Éamonn Byrne

Personal information
- Born: March 1984 (age 41) Dublin, Ireland
- Height: 5 ft 9 in (175 cm)
- Weight: 190 lb (86 kg)

Team information
- Discipline: Track cycling
- Role: Rider

Amateur team
- Dublin Wheelers

= Éamonn Byrne =

Irish track cyclist

Éamonn Byrne is an Irish track cyclist, who has represented his country at the Para-cycling Track World Championships.

==Early life==
Éamonn Byrne grew up in Darndale in Dublin, the eldest of five children. He played soccer and participating in athletics, where he won medals for sprint events. After schooling he became a Dublin-based Garda Síochána (police) officer and began rowing for the Garda Rowing team.
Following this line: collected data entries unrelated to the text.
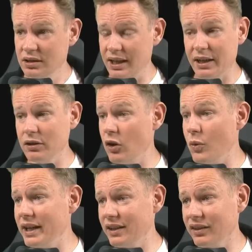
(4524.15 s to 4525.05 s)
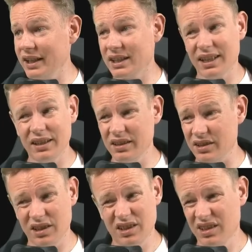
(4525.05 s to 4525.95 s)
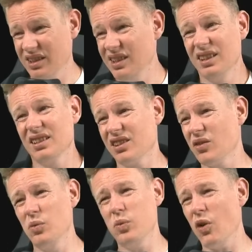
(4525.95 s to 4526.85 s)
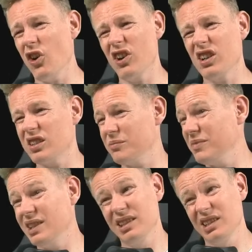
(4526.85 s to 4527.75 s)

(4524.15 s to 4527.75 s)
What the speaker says: I don't know why he doesn't like Thailand. Too warm,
At age 26, he changed sporting focus to cycling.

==Cycling career==
In May 2013 he was diagnosed with testicular cancer. He had a successful medical treatment, returning to cycling within 3 months. In 2014 he won silver medals in both the sprint and keirin and topped off his comeback by becoming Irish National Sprint Champion in 2015.

In 2018, he was part of a track tandem (with Martin Gordon) representing Ireland at the Para-cycling Track World Championships, and which set a new national record with a time of 10.539 seconds, qualifying as sixth fastest bike and progressing to the final match sprint.

===Records===
Byrne is co-holder of three Irish national para-cycling records, at two distances in flying-start sprinting, and one distance in standing start.